Employment Type :
Full-time
Experience :
4-7 Years
Overview :
Data Engineer with strong DevOps and analytical skills to design, build, and maintain scalable data pipelines for financial data. This role supports Engineering, Operations and analytics teams by delivering high-quality, reliable datasets and automated workflows.
Key Responsibilities :
- Build and maintain ETL/ELT pipelines for financial datasets.
- Develop data pipelines and optimized structures for analytics and reporting.
- infrastructure-as-code, and pipeline monitoring (DevOps/DataOps).
- Ensure data quality, lineage, and governance across platforms.
- Collaborate with Engineering, Operations and Analytics teams to support reporting and insights.

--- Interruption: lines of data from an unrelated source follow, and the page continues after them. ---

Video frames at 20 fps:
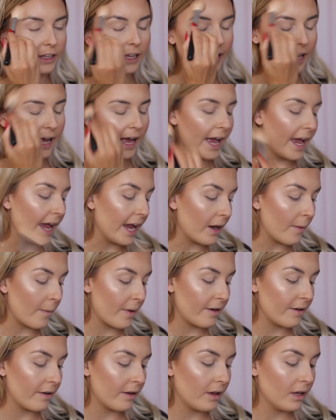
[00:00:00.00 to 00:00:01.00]
Like I hate
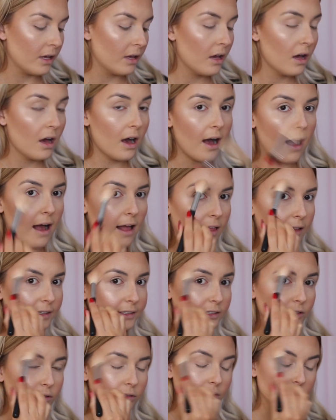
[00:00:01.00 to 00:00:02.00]
when
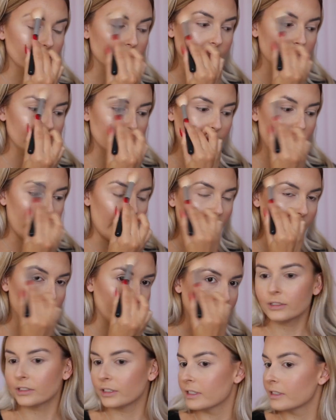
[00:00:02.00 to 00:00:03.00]
highlighters look really
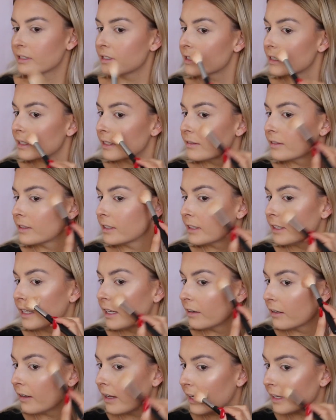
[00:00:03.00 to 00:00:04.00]
powdery. So this just gives it
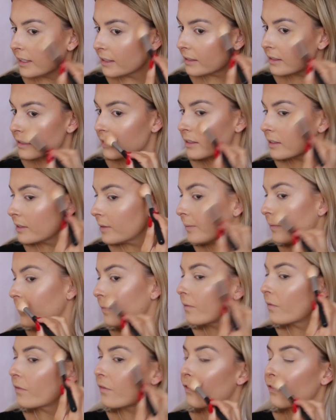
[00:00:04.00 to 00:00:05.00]
that nice
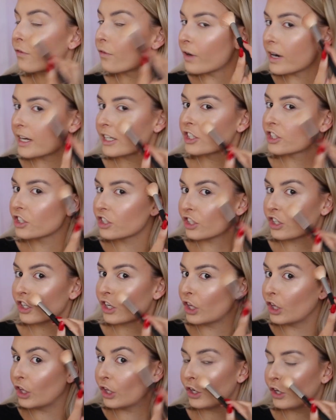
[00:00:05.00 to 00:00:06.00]
fresh
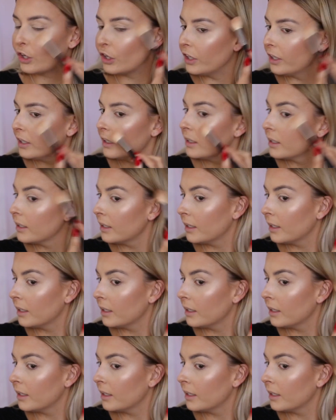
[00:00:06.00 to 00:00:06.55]
glow,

- Optimize pipeline performance, reliability, and cloud resource usage for cost optimization.
Required Qualifications :
- Masters degree in computer science, Data Engineering, Information Systems, or related field.
- 3–5 years of hands-on experience in data engineering.
- Strong SQL and Python; experience with Spark or equivalent.
- Experience with cloud data platforms (Spanner, BigQuery, Redshift, or similar).
- Proficiency with DevOps tools (Git, CI/CD pipelines, Terraform/IaC).
- Experience with orchestration tools (Airflow, Pentaho).
- Understanding of financial datasets and domain concepts.
- Knowledge of data quality/observability tools.